If a record contains a picture, skip the picture and transcribe the rest exactly.

(Dataset entries)
════════════════════

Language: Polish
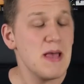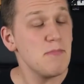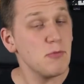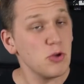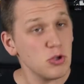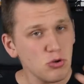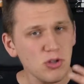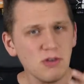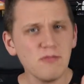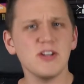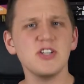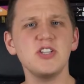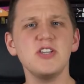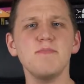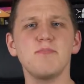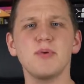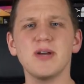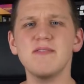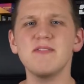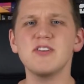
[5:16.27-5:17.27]
No i tutaj
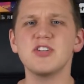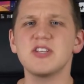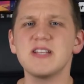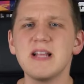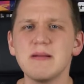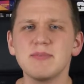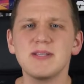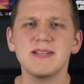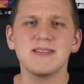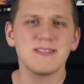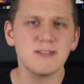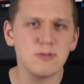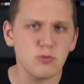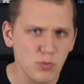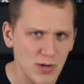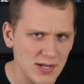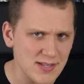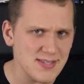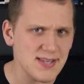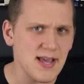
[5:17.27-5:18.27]
właśnie pojawia się nam ta
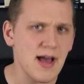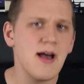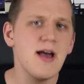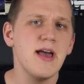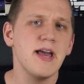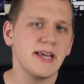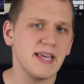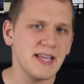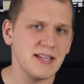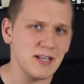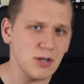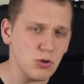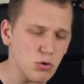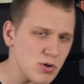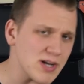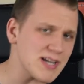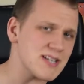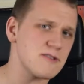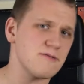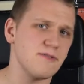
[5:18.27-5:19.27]
sytuacja, kiedy
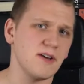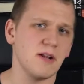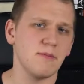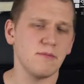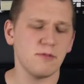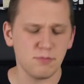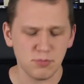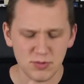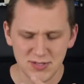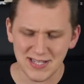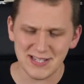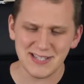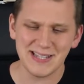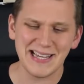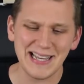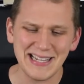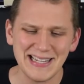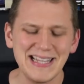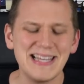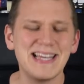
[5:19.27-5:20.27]
Lucasfilm w postaci
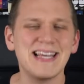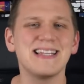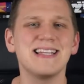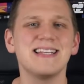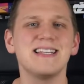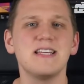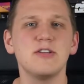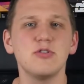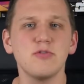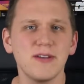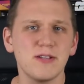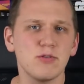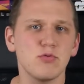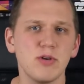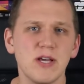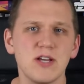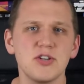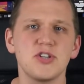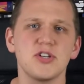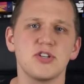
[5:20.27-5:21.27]
Kathleen Kennedy
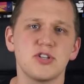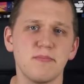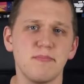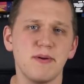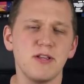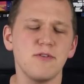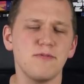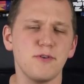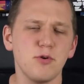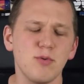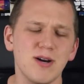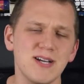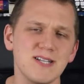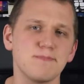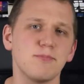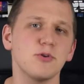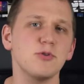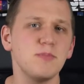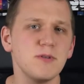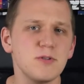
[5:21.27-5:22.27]
dowiaduje się, że Benioff i Weiss
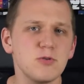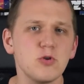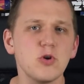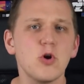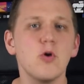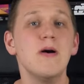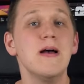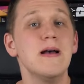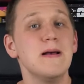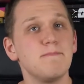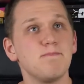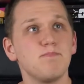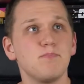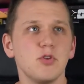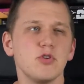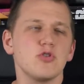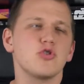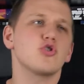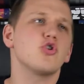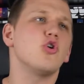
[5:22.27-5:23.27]
podpisują
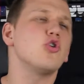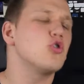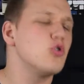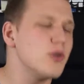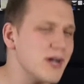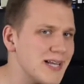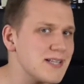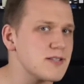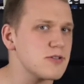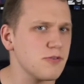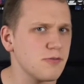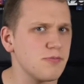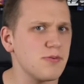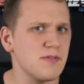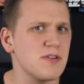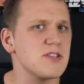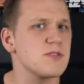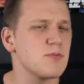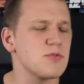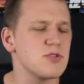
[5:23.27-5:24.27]
no z konkurencją w
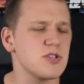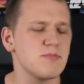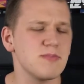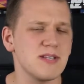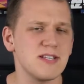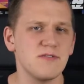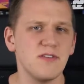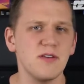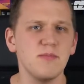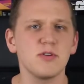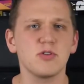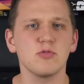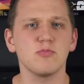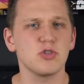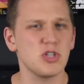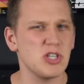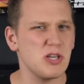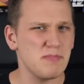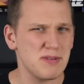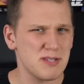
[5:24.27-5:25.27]
pewien sposób, nazwijmy to
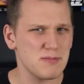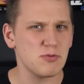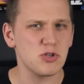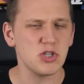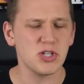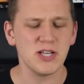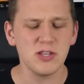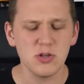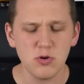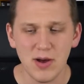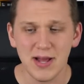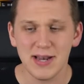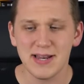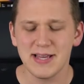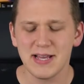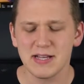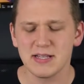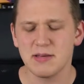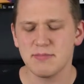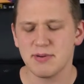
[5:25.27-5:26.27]
może nie bezpośrednią, ale
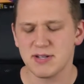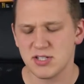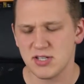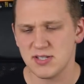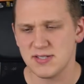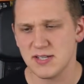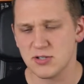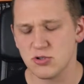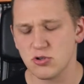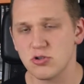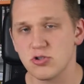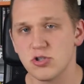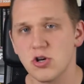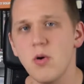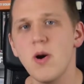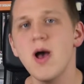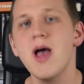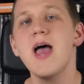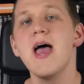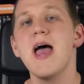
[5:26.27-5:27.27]
jak najbardziej
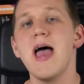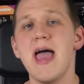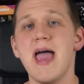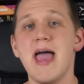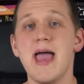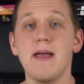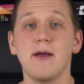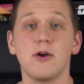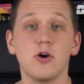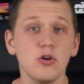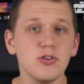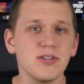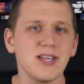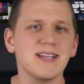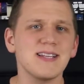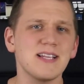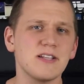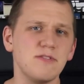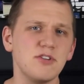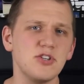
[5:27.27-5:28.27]
znaczącą, e,
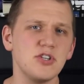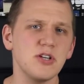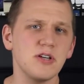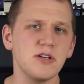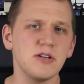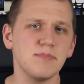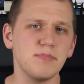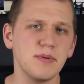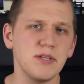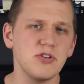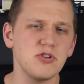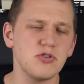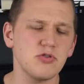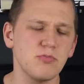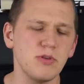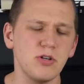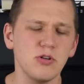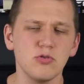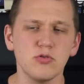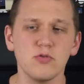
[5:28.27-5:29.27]
kontrakt na
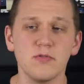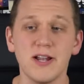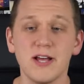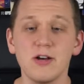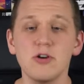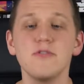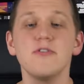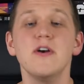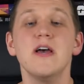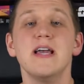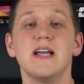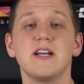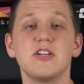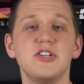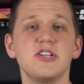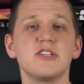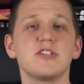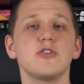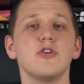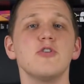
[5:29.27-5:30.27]
250 milionów dolarów,
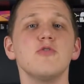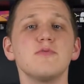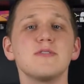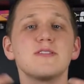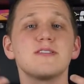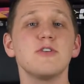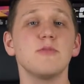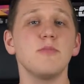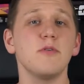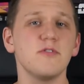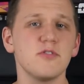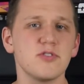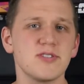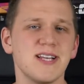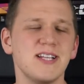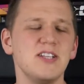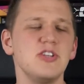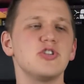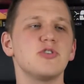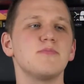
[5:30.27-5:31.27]
gdzie są
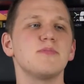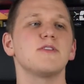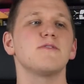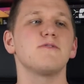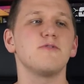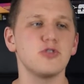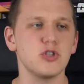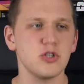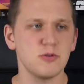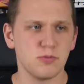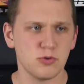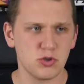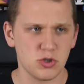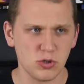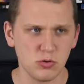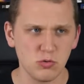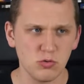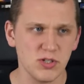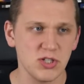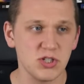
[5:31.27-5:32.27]
zobowiązani, żeby tworzyć
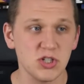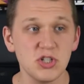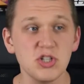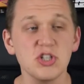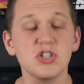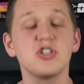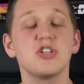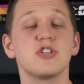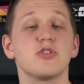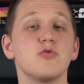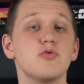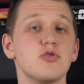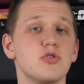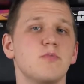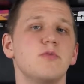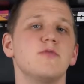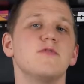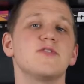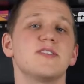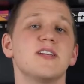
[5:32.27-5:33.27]
poszczególne rzeczy, gdzie są
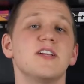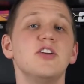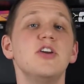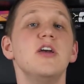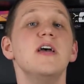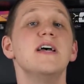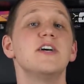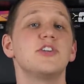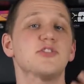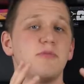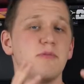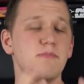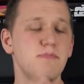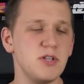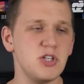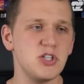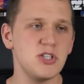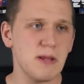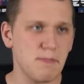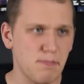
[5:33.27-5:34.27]
zobowiązani, żeby
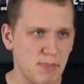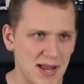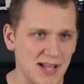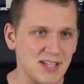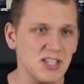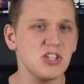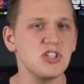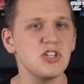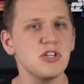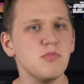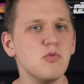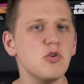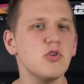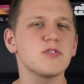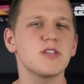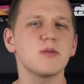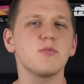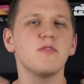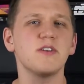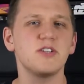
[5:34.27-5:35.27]
być na planie, gdzie nie
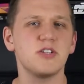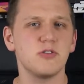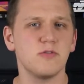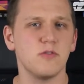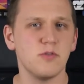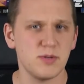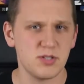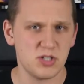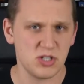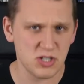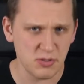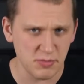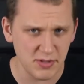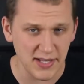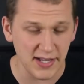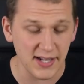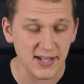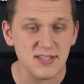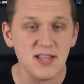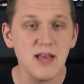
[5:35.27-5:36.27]
mogą zajmować się dwoma rzeczami
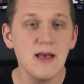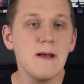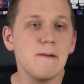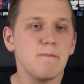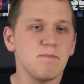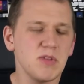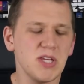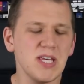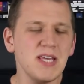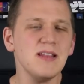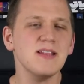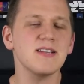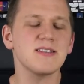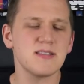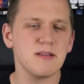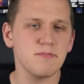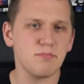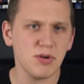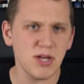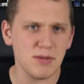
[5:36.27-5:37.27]
naraz i
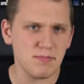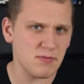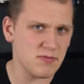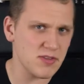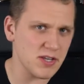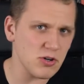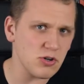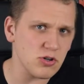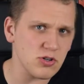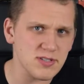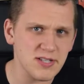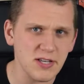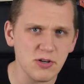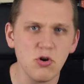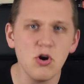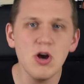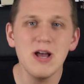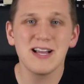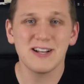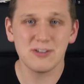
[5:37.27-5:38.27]
następuje pewnego
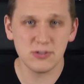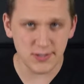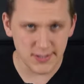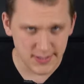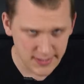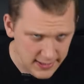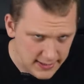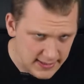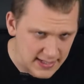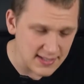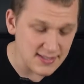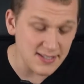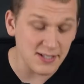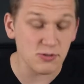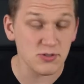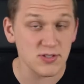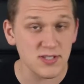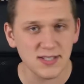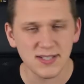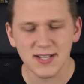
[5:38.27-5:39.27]
rodzaju konsternacja.
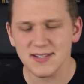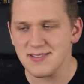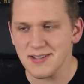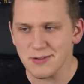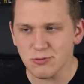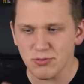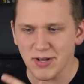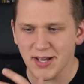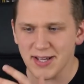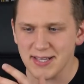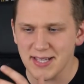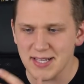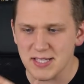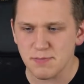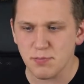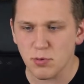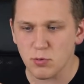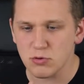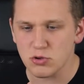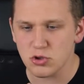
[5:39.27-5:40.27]
Konsternacja, która
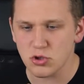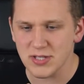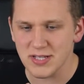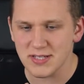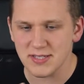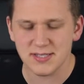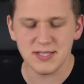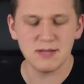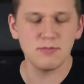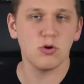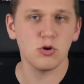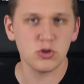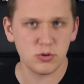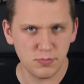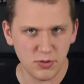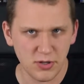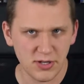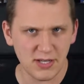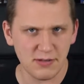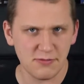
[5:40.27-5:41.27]
jest połączona z tym
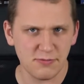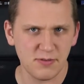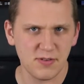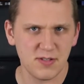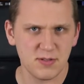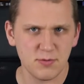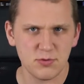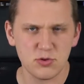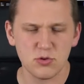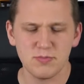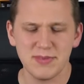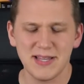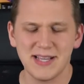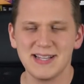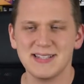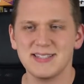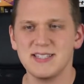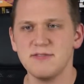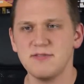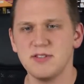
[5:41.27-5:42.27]
odbiorem w pewien sposób
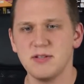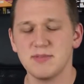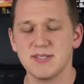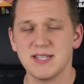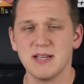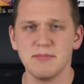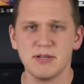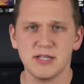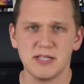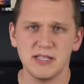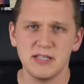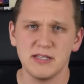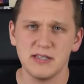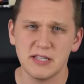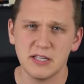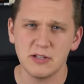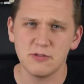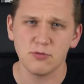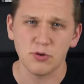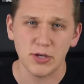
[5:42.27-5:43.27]
negatywnym samych i
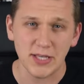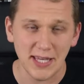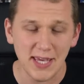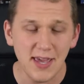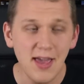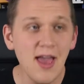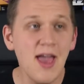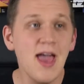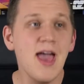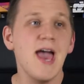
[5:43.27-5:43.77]
tej dwójki.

════════════════════

§ **Output of the task**:
Language: Polish
[5:16.27-5:17.27]
No i tutaj
[5:17.27-5:18.27]
właśnie pojawia się nam ta
[5:18.27-5:19.27]
sytuacja, kiedy
[5:19.27-5:20.27]
Lucasfilm w postaci
[5:20.27-5:21.27]
Kathleen Kennedy
[5:21.27-5:22.27]
dowiaduje się, że Benioff i Weiss
[5:22.27-5:23.27]
podpisują
[5:23.27-5:24.27]
no z konkurencją w
[5:24.27-5:25.27]
pewien sposób, nazwijmy to
[5:25.27-5:26.27]
może nie bezpośrednią, ale
[5:26.27-5:27.27]
jak najbardziej
[5:27.27-5:28.27]
znaczącą, e,
[5:28.27-5:29.27]
kontrakt na
[5:29.27-5:30.27]
250 milionów dolarów,
[5:30.27-5:31.27]
gdzie są
[5:31.27-5:32.27]
zobowiązani, żeby tworzyć
[5:32.27-5:33.27]
poszczególne rzeczy, gdzie są
[5:33.27-5:34.27]
zobowiązani, żeby
[5:34.27-5:35.27]
być na planie, gdzie nie
[5:35.27-5:36.27]
mogą zajmować się dwoma rzeczami
[5:36.27-5:37.27]
naraz i
[5:37.27-5:38.27]
następuje pewnego
[5:38.27-5:39.27]
rodzaju konsternacja.
[5:39.27-5:40.27]
Konsternacja, która
[5:40.27-5:41.27]
jest połączona z tym
[5:41.27-5:42.27]
odbiorem w pewien sposób
[5:42.27-5:43.27]
negatywnym samych i
[5:43.27-5:43.77]
tej dwójki.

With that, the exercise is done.